START SUPPLIED DATA

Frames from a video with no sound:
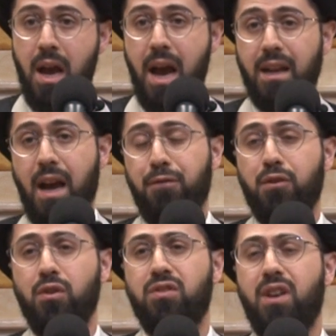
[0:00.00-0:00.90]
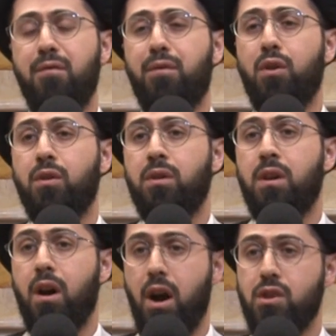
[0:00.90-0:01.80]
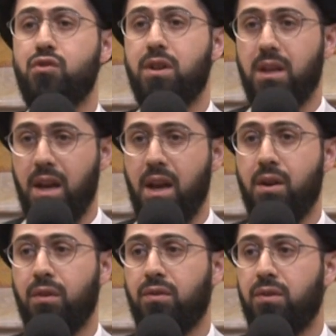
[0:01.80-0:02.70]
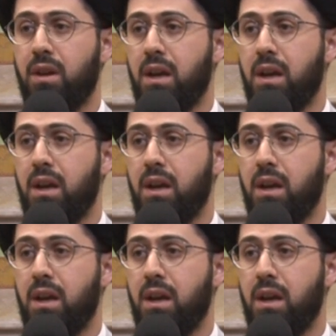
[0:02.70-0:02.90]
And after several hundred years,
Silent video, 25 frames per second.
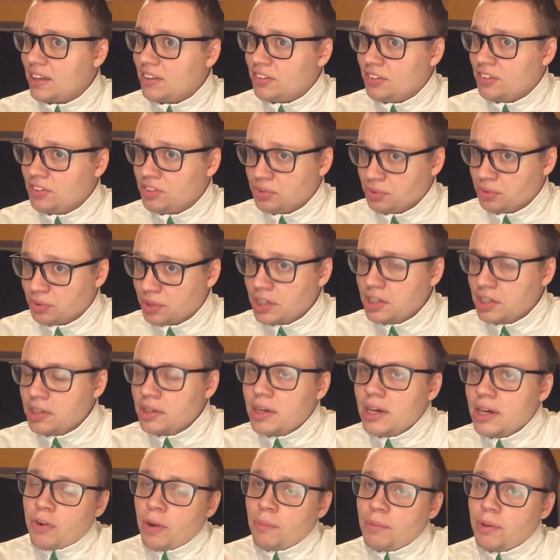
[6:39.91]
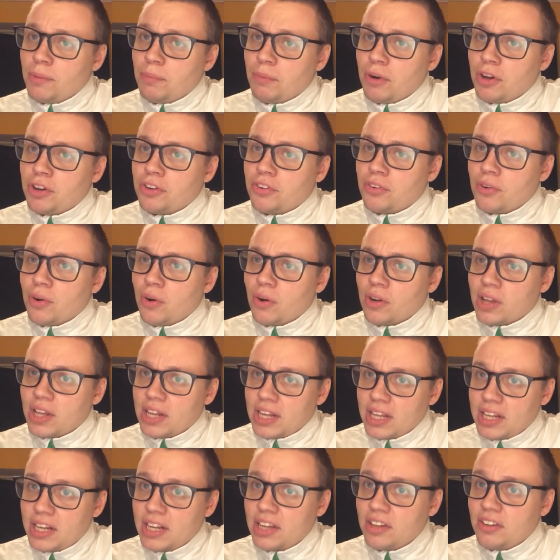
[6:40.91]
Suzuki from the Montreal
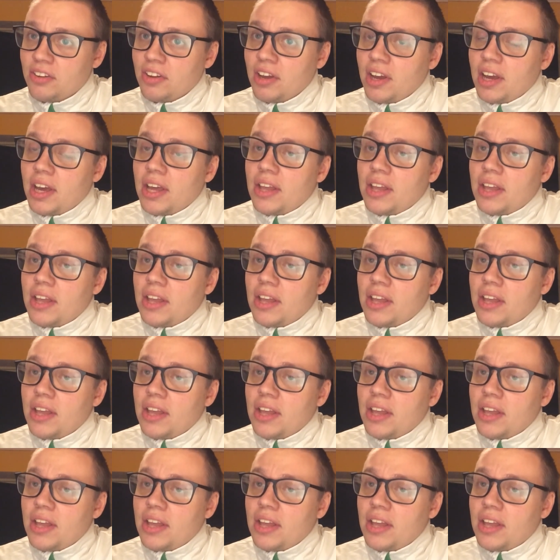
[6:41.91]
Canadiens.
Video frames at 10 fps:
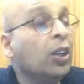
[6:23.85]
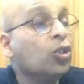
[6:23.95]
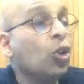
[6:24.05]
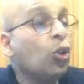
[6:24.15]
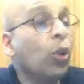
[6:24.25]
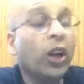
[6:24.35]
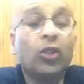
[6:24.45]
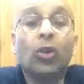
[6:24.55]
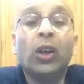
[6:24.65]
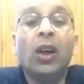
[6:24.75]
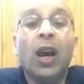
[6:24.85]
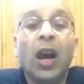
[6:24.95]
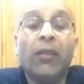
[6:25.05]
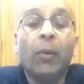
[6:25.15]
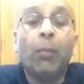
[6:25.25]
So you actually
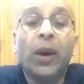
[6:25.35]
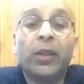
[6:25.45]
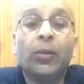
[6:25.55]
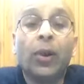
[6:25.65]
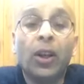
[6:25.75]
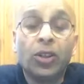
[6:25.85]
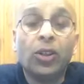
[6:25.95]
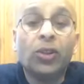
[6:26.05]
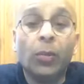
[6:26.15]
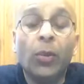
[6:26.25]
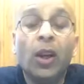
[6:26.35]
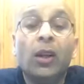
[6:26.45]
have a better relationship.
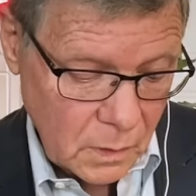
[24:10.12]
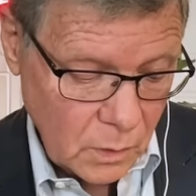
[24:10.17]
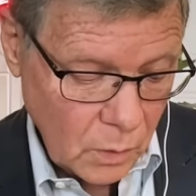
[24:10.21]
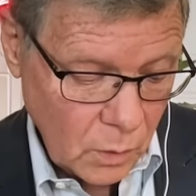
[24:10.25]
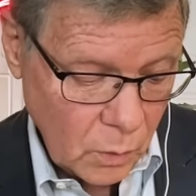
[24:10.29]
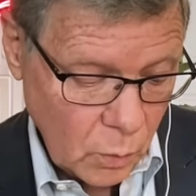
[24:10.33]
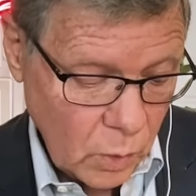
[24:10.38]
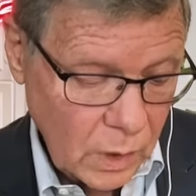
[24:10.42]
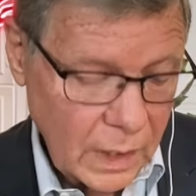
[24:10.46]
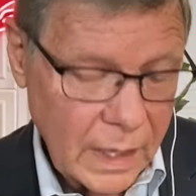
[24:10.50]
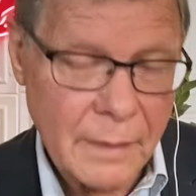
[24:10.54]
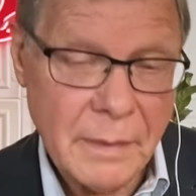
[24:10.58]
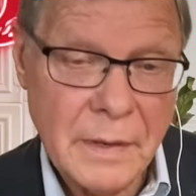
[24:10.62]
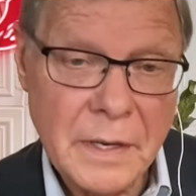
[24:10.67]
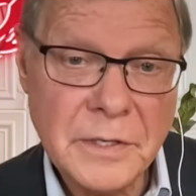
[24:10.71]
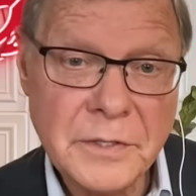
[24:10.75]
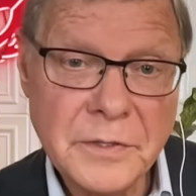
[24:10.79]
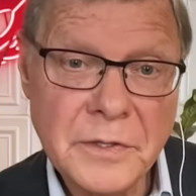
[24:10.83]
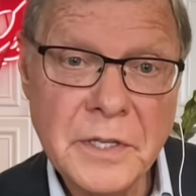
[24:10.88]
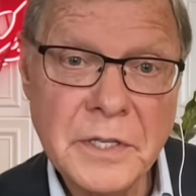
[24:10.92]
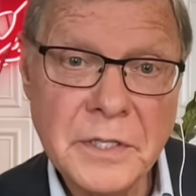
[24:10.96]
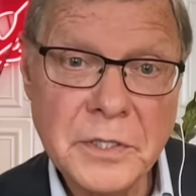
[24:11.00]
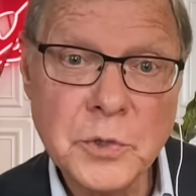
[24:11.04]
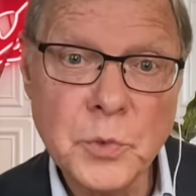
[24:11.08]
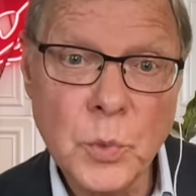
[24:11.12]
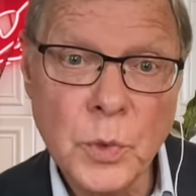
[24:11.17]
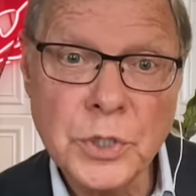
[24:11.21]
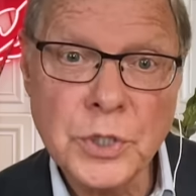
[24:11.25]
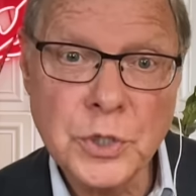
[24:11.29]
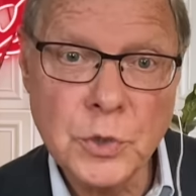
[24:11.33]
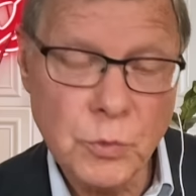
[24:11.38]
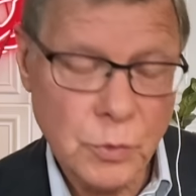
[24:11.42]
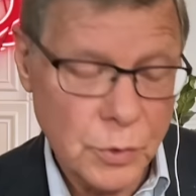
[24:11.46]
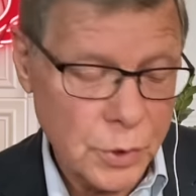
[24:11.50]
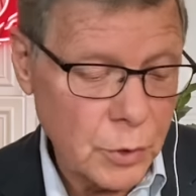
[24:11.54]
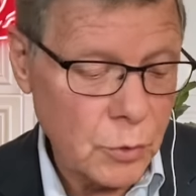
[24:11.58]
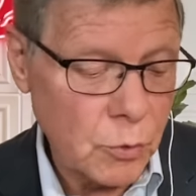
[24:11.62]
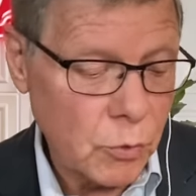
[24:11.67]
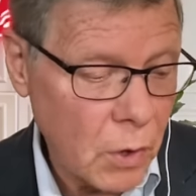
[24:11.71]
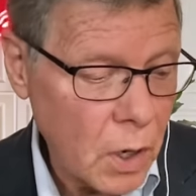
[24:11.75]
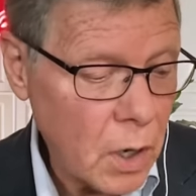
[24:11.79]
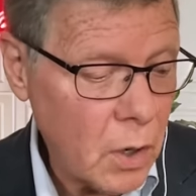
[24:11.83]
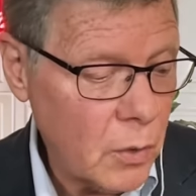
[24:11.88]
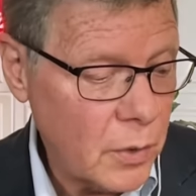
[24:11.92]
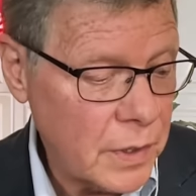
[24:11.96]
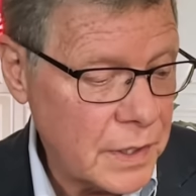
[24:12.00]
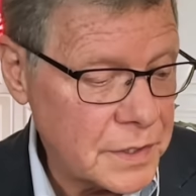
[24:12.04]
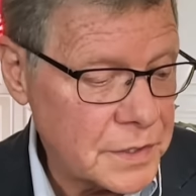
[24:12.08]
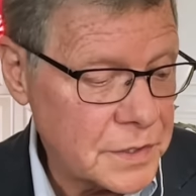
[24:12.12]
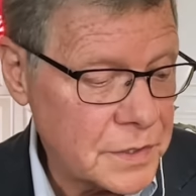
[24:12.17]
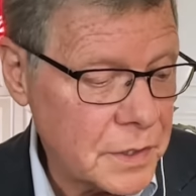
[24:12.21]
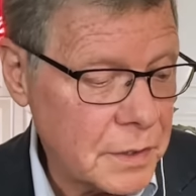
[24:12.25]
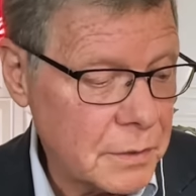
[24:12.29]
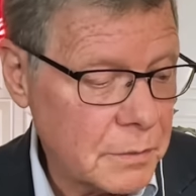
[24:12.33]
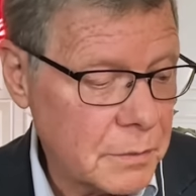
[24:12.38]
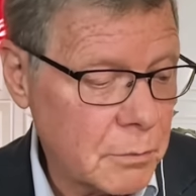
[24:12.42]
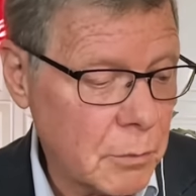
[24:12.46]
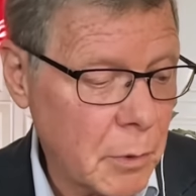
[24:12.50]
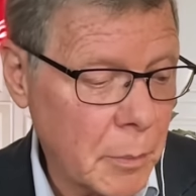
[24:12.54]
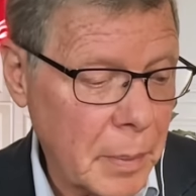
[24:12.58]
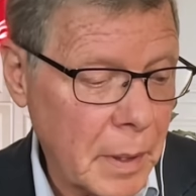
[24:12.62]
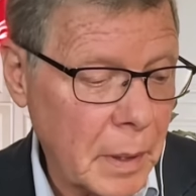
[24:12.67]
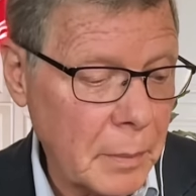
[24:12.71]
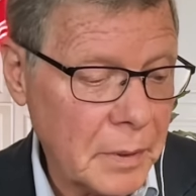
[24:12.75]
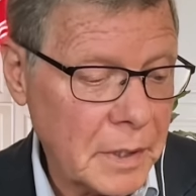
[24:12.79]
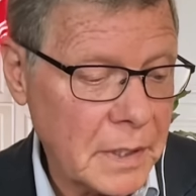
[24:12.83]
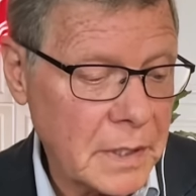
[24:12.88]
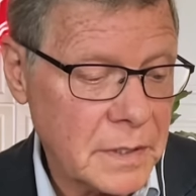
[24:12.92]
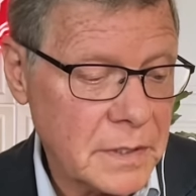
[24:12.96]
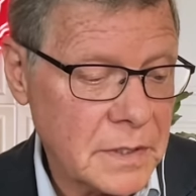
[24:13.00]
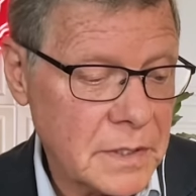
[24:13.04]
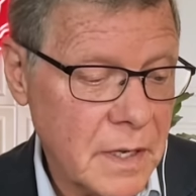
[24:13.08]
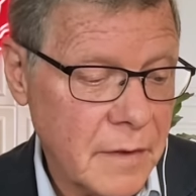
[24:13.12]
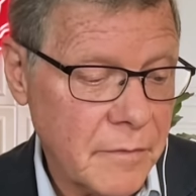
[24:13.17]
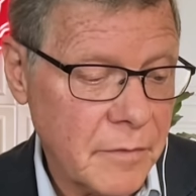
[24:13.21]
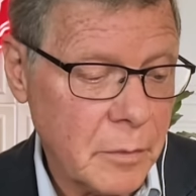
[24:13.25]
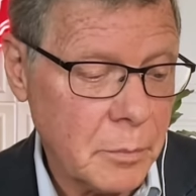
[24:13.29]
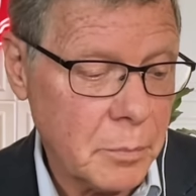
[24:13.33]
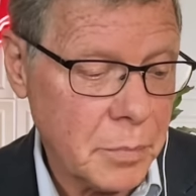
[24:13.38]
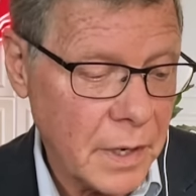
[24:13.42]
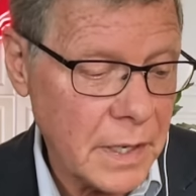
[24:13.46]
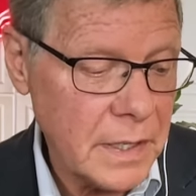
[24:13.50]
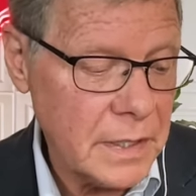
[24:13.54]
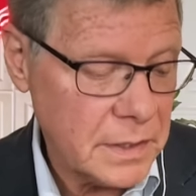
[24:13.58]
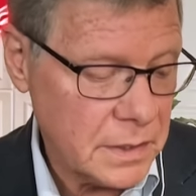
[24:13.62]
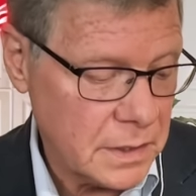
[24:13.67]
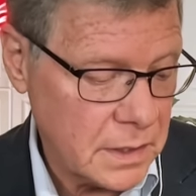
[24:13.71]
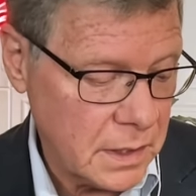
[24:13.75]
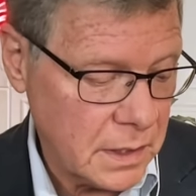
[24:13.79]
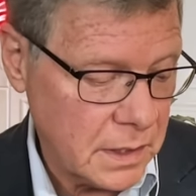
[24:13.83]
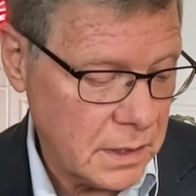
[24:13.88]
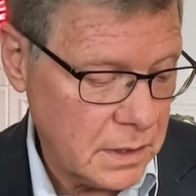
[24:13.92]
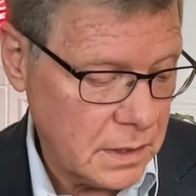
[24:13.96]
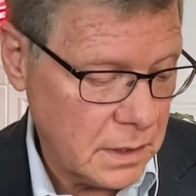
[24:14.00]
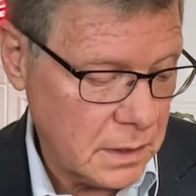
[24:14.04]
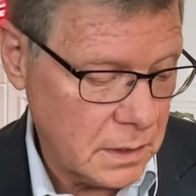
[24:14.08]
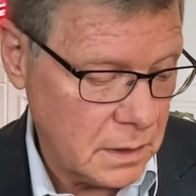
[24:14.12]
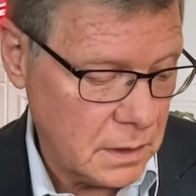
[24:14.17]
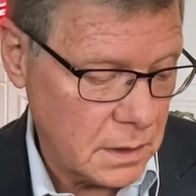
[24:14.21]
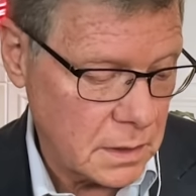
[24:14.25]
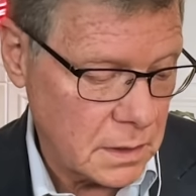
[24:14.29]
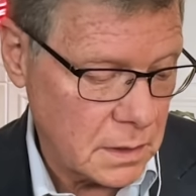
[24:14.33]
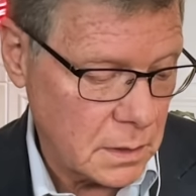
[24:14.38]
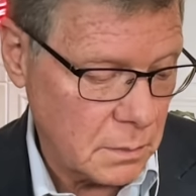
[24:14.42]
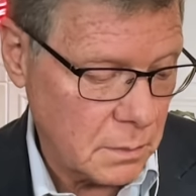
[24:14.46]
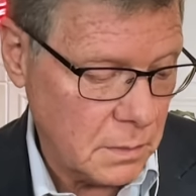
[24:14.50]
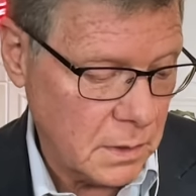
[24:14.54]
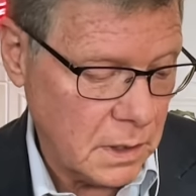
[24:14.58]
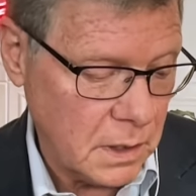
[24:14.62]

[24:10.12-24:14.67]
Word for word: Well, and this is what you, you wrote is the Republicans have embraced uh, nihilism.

END SUPPLIED DATA

PROBLEM TO WORK ON ▸
Copy every record exactly as it appears, apart from any pictures.

PROBLEM SOLUTION ▸
Frames from a video with no sound:
[0:00.00-0:00.90]
[0:00.90-0:01.80]
[0:01.80-0:02.70]
[0:02.70-0:02.90]
And after several hundred years,
Silent video, 25 frames per second.
[6:39.91]
[6:40.91]
Suzuki from the Montreal
[6:41.91]
Canadiens.
Video frames at 10 fps:
[6:23.85]
[6:23.95]
[6:24.05]
[6:24.15]
[6:24.25]
[6:24.35]
[6:24.45]
[6:24.55]
[6:24.65]
[6:24.75]
[6:24.85]
[6:24.95]
[6:25.05]
[6:25.15]
[6:25.25]
So you actually
[6:25.35]
[6:25.45]
[6:25.55]
[6:25.65]
[6:25.75]
[6:25.85]
[6:25.95]
[6:26.05]
[6:26.15]
[6:26.25]
[6:26.35]
[6:26.45]
have a better relationship.
[24:10.12]
[24:10.17]
[24:10.21]
[24:10.25]
[24:10.29]
[24:10.33]
[24:10.38]
[24:10.42]
[24:10.46]
[24:10.50]
[24:10.54]
[24:10.58]
[24:10.62]
[24:10.67]
[24:10.71]
[24:10.75]
[24:10.79]
[24:10.83]
[24:10.88]
[24:10.92]
[24:10.96]
[24:11.00]
[24:11.04]
[24:11.08]
[24:11.12]
[24:11.17]
[24:11.21]
[24:11.25]
[24:11.29]
[24:11.33]
[24:11.38]
[24:11.42]
[24:11.46]
[24:11.50]
[24:11.54]
[24:11.58]
[24:11.62]
[24:11.67]
[24:11.71]
[24:11.75]
[24:11.79]
[24:11.83]
[24:11.88]
[24:11.92]
[24:11.96]
[24:12.00]
[24:12.04]
[24:12.08]
[24:12.12]
[24:12.17]
[24:12.21]
[24:12.25]
[24:12.29]
[24:12.33]
[24:12.38]
[24:12.42]
[24:12.46]
[24:12.50]
[24:12.54]
[24:12.58]
[24:12.62]
[24:12.67]
[24:12.71]
[24:12.75]
[24:12.79]
[24:12.83]
[24:12.88]
[24:12.92]
[24:12.96]
[24:13.00]
[24:13.04]
[24:13.08]
[24:13.12]
[24:13.17]
[24:13.21]
[24:13.25]
[24:13.29]
[24:13.33]
[24:13.38]
[24:13.42]
[24:13.46]
[24:13.50]
[24:13.54]
[24:13.58]
[24:13.62]
[24:13.67]
[24:13.71]
[24:13.75]
[24:13.79]
[24:13.83]
[24:13.88]
[24:13.92]
[24:13.96]
[24:14.00]
[24:14.04]
[24:14.08]
[24:14.12]
[24:14.17]
[24:14.21]
[24:14.25]
[24:14.29]
[24:14.33]
[24:14.38]
[24:14.42]
[24:14.46]
[24:14.50]
[24:14.54]
[24:14.58]
[24:14.62]

[24:10.12-24:14.67]
Word for word: Well, and this is what you, you wrote is the Republicans have embraced uh, nihilism.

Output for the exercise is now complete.